Physio Weekly Brings the Pain!
If you haven’t noticed already, I’m a total pain geek. I love learning about pain, and the research continues to surprise me. Nerdiness aside, learning more about pain helps us serve those suffering from it — and that is what we’re here to do.
Should the Spine Be Scared Straight?
I remember getting screened for scoliosis as a child and feeling terrifyed — as if having this disease would ruin my life. Teachers banned us students from carrying our backpacks between classes, claiming they were protecting our backs.
But, do backpacks actually cause back pain in children and adolescents?

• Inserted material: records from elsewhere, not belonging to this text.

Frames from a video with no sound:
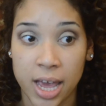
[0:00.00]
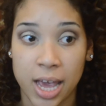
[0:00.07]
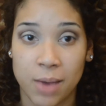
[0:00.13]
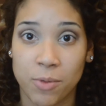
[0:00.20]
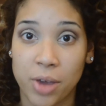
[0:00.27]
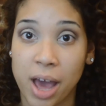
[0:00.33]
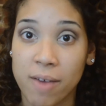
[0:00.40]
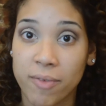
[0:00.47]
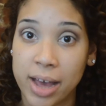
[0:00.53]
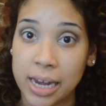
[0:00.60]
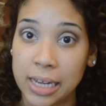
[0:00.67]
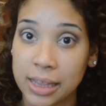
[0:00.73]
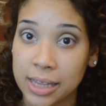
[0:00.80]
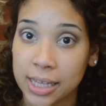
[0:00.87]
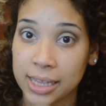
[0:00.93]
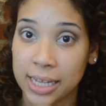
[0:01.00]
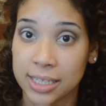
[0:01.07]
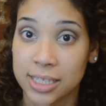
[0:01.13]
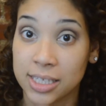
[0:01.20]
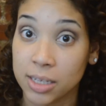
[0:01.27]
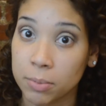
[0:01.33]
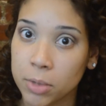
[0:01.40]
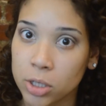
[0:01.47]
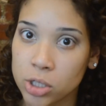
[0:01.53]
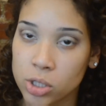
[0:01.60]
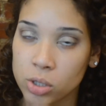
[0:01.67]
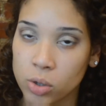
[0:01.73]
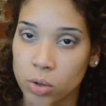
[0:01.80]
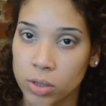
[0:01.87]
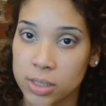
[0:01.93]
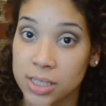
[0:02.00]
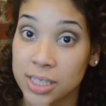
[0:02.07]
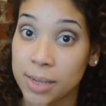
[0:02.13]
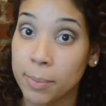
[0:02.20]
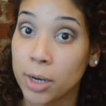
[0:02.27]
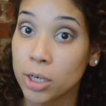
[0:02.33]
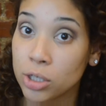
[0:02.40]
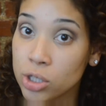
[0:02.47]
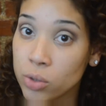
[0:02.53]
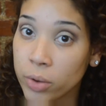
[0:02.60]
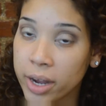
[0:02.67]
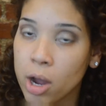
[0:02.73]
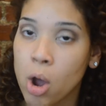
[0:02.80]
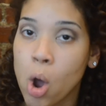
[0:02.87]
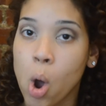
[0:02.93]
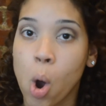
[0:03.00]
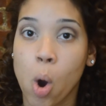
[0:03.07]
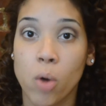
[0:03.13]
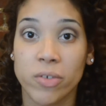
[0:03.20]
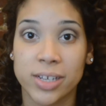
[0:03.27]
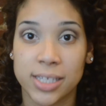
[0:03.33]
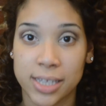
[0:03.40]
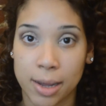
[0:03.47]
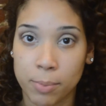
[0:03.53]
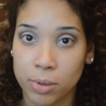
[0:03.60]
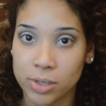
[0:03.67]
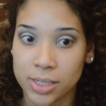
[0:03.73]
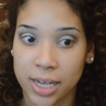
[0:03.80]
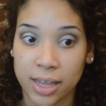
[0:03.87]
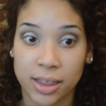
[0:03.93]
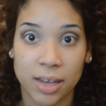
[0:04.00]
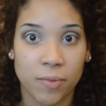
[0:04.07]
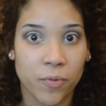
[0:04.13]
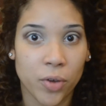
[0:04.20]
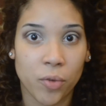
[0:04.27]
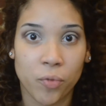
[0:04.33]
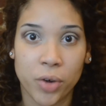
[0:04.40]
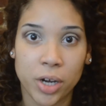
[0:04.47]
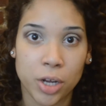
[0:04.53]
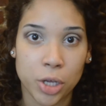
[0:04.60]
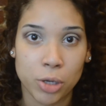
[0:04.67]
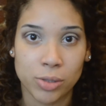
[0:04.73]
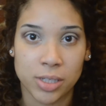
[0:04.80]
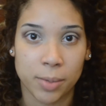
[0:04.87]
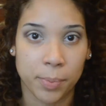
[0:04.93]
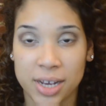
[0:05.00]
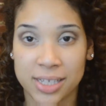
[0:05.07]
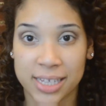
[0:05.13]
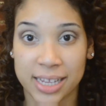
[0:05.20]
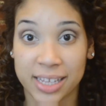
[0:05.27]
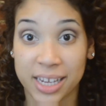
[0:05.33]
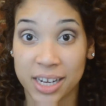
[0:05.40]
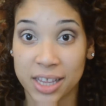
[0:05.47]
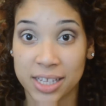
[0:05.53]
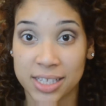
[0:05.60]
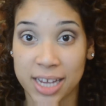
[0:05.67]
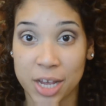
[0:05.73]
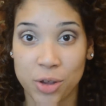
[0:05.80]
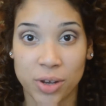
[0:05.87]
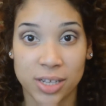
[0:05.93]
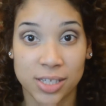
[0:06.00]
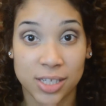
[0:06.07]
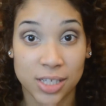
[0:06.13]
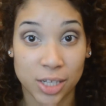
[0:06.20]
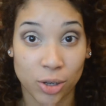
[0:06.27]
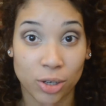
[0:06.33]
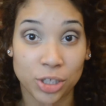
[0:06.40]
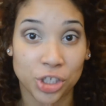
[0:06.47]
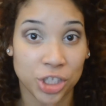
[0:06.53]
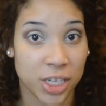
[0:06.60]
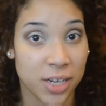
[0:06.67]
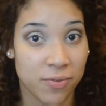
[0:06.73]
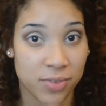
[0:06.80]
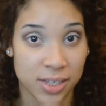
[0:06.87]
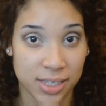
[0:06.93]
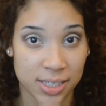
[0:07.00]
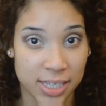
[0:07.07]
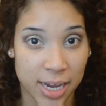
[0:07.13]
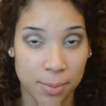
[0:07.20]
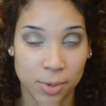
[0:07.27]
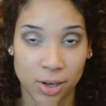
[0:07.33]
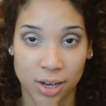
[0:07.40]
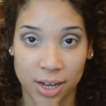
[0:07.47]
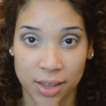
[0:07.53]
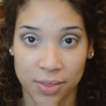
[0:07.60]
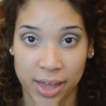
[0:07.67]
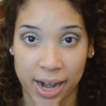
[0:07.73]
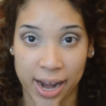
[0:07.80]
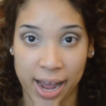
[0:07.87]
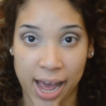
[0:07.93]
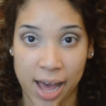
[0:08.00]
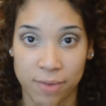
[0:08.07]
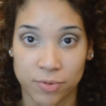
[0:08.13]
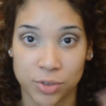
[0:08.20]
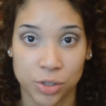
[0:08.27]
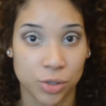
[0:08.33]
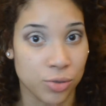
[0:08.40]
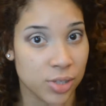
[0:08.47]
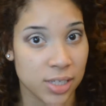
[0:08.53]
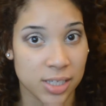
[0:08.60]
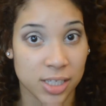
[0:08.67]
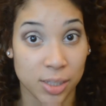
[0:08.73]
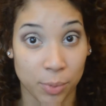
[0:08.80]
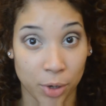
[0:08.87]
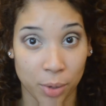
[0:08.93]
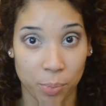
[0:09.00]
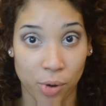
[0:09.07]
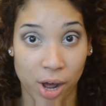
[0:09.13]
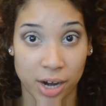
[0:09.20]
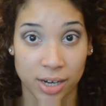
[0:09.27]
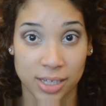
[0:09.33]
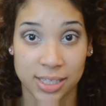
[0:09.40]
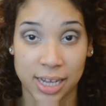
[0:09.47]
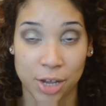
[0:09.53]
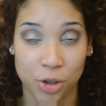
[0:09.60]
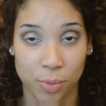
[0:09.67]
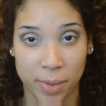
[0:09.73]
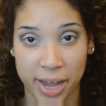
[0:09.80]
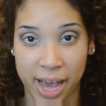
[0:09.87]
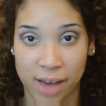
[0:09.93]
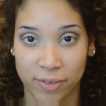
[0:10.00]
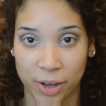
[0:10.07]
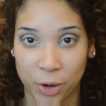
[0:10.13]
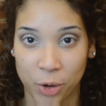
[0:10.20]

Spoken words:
If you have anything that's similar to it or resembles it, then feel free to use it, because at the end of the day, you can still achieve the same look that I have using similar products that you may have at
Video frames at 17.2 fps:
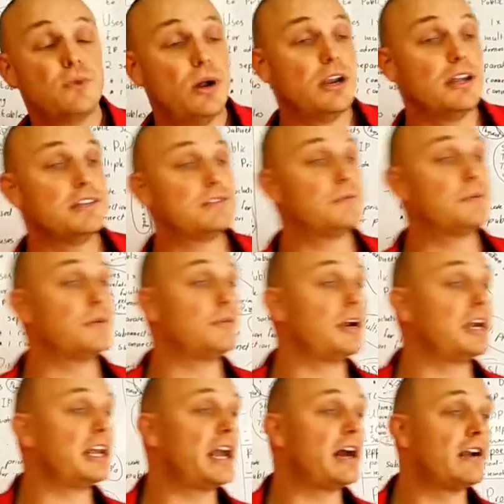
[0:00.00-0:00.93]
well is we're
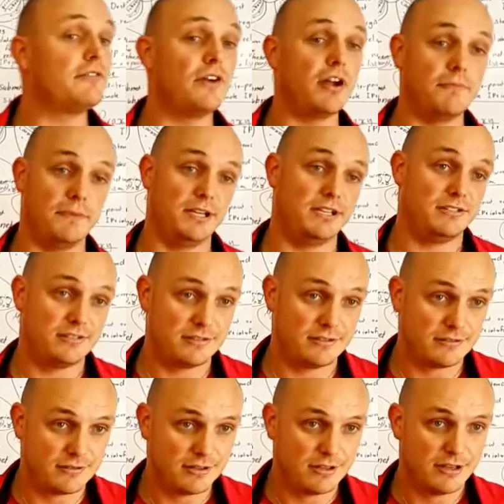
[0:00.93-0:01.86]
running out of IPs.
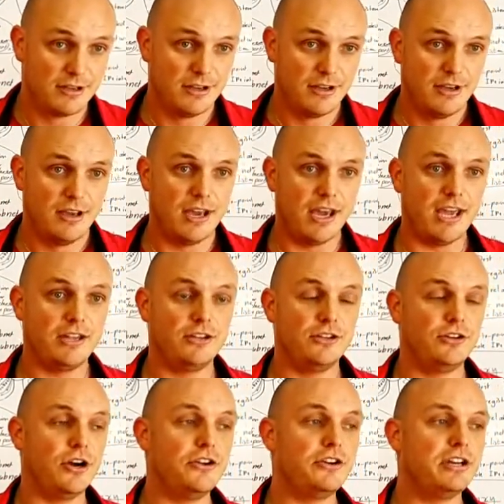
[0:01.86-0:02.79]
And
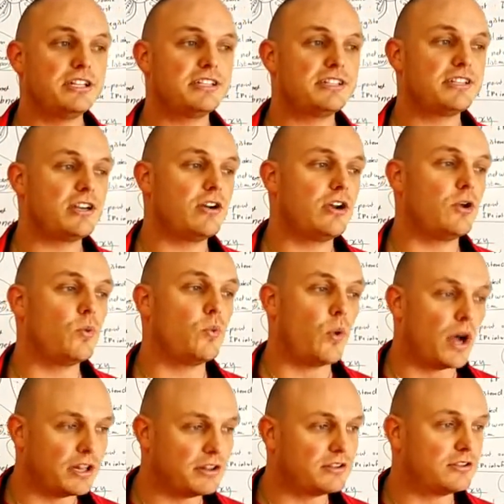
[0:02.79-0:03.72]
you don't necessarily
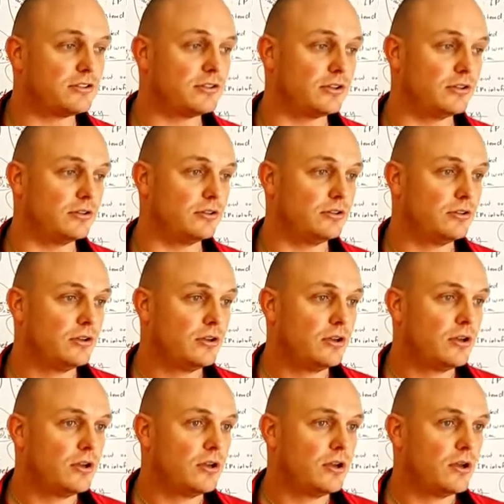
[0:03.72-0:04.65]
want to
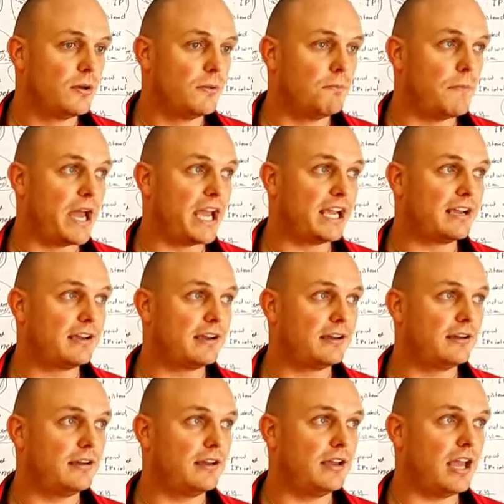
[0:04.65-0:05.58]
make
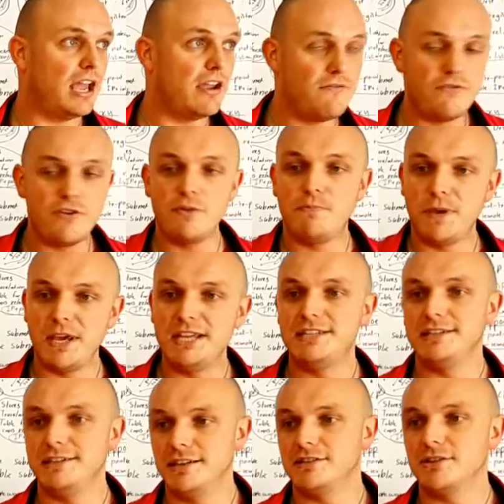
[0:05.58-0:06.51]
every
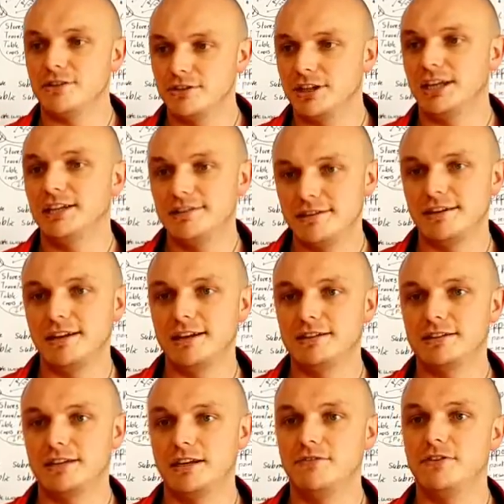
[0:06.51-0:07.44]
PC that's on the
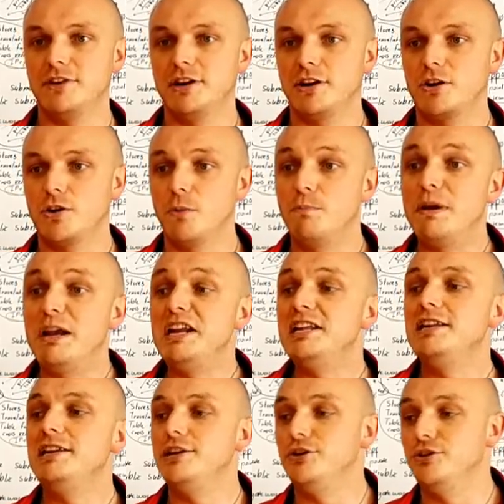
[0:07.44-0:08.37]
internet give it a
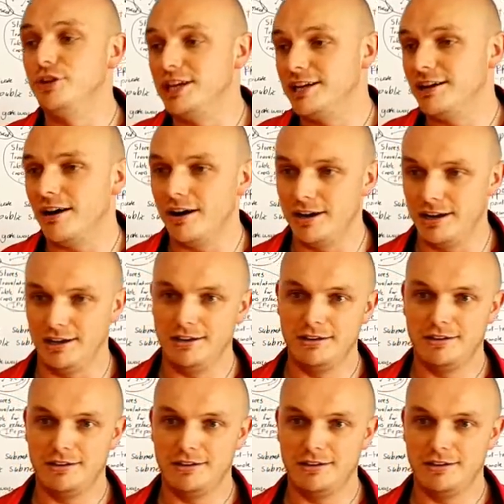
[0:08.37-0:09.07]
completely unique ID.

Probably not. A recent systematic review found no relationship between carrying backpacks and having back pain. Though the American Academy of Pediatrics recommends that backpacks should be no heavier than 10-20% of bodyweight, one study reported that even an average of 19.9% of bodyweight in backpacks still had no association with pain in middle school children.
So, what causes back pain in children and adolescents?
Calvo-Munoz and colleagues published a systematic review of 61 studies that assessed 35 possible risk factors for low back pain in children and adolescents. The authors concluded that the evidence disputes the thought that back pain is related to the number of hours spent sitting, BMI, backpack weight or method, or spine morphology.
Indeed, there isn’t much evidence for any association between scoliosis and pain, with one study following patients for 50 years and still finding no association between pain and degree of scoliosis.
Instead, Calvo-Munoz and colleagues found that involvement in sports is associated with higher likelihood of back pain, and older age is associated with higher incidence of pain, possibly because older children are more likely to play sports at a higher intensity.
The Paradox of Persistent Pain
Acute pain serves obvious purposes. Pain helps us to survive. But what about persistent pain? It doesn’t offer the same survival benefit at all. Instead, it is massive detriment — and the leading cause of disability in the world.
Chronic pain arises from several psychological processes. Steve Linton and colleagues describe four tenets that inform clinicians how acute pain can turn into chronic pain — and what we can do about it.
- Chronic pain is a developmental process. Persistent pain is often cyclical and recurrent, rather than simply an acute pain episode that extends beyond expected recovery time.
- Contextual cues set the stage. The context of the pain experience can determine the negative (or positive) effects of behaviors, thoughts, and emotions.
- Transdiagnostic processes serve as drivers. There are always other underlying psychological processes that may help or hinder the pain experience such as fear, catastrophic thinking, resilience, or childhood adversity.
- The fundamental role of learning. Classical conditioning may lead people to associate certain actions or activities with pain, and operant conditioning may reinforce certain pain behaviors or avoidance.
So what can we do to treat chronic pain?
Linton and colleagues assert that the psychology of pain means that we should use psychology in our treatment. “We suggest,” they write, “that exposure training for fear-avoidance or cognitive-behavioral therapy for depression will be more successful than indirect methods, such as analgesics or manipulation, that mainly help to reduce pain” (p. 322).
Do you use cognitive-behavioral therapy in the clinic? Tell us about it in the Facebook group.
The Diagnostic Trap of Widespread Pain
Sometimes it’s easy to fall into a trap THINKING that persistent pain is mostly psychosocial. It’s even easier to discount biological contributions when pain is widespread. What are some of your differential diagnoses when you see widespread pain in the clinic?
A recent case in JOSPT illustrates how our clinical reasoning should consider potential non-musculoskeletal contributions to pain. In this case, a 30 year old woman reported constant pain in her lower back and upper back, with a 15 year history of low back pain. She also reported that pain spread to all four extremities within the previous year.
Her pain had gradually intensified and the physical therapist’s examination led the therapist to suspect possible aortic abdominal aneurysm (AAA) after detecting an atypical abdominal pulse and constant throbbing pain that was exacerbated by lying supine. The resident’s differential diagnosis included AAA, gallbladder pathology, gastrointestinal pathology, and gynecological pathology. At the emergency department, AAA was ruled out.
After further testing and a diagnoses of symptomatic cholelithiasis and fertilization without implantation, the patient underwent laparoscopic cholecystectomy. Postoperatively, the patient still had low back pain though. Then after another evaluation post surgery, the patient’s back pain fit the pattern mechanical low back pain without any signs of continued systemic contributions.
This paper is really enlightening to me because it reminds the physio that there can be both neuromusculoskeletal and systemic reasons for pain — at the same time. When pain is widespread, it can be easy to suspect central sensitization, neglecting other body systems along the way.